Ramirez also used her speech to announce her agency’s settlement with the mobile application Snapchat. Snapchat allows users to send “ephemeral” video and photo messages that the company claimed would “disappear forever” after the receiver viewed the message for a designated time period.
However, the FTC alleged that users could easily circumvent the protections and take screenshots of the messages. Further, it has been reported that hackers exploited a security breach in Snapchat to gain access to 4.6 million confidential usernames and phone numbers. Because of the promise of security and privacy, many users have used Snapchat to send indiscrete messages. Thus, privacy breaches may prove to be even more problematic with this application than with others.
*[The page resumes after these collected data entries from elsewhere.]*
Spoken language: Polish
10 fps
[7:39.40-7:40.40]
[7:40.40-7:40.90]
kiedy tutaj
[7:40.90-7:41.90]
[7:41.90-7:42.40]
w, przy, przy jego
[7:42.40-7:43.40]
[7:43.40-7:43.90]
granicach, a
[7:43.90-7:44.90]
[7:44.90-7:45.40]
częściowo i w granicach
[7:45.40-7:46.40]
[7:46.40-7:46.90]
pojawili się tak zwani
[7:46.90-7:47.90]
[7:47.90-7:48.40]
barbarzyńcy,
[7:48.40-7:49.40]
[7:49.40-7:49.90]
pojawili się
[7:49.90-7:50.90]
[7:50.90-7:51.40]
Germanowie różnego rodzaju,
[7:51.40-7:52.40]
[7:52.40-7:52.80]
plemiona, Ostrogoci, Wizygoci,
Ramirez said the Snapchat case “vividly illustrates” that there can be “no data privacy without data security.” She noted that the FTC has unanimously urged Congress to pass legislation to compel companies to notify their consumers of data breaches and to empower the agency to enact civil penalties against those companies who fail to “implement reasonable data security safeguards.”
Ramirez also urged data brokers, which are third parties that acquire and sell private data about consumers, to provide greater transparency about data protection policies. She expressed concern that consumers may not know who has access to their personal data, as well as the possibility that data brokers could violate the Fair Credit Reporting Act by giving the information to improper parties. She stated that the FTC is currently studying data brokers and will soon release a report that she hopes will lead to new legislation.
In the absence of new legislation, Ramirez encouraged the private sector to develop more tools that give consumers control over and information about their data. Mozilla’s Do Not Track application, which prevents content providers from obtaining personal information from consumers, may be one example.
Ramirez views the massive amount of information reflected in the “big data” transformation as a great opportunity that nevertheless has some pitfalls. Still, she expressed optimism that society “can realize the benefits of our connected future while mitigating the privacy and security challenges that it brings.”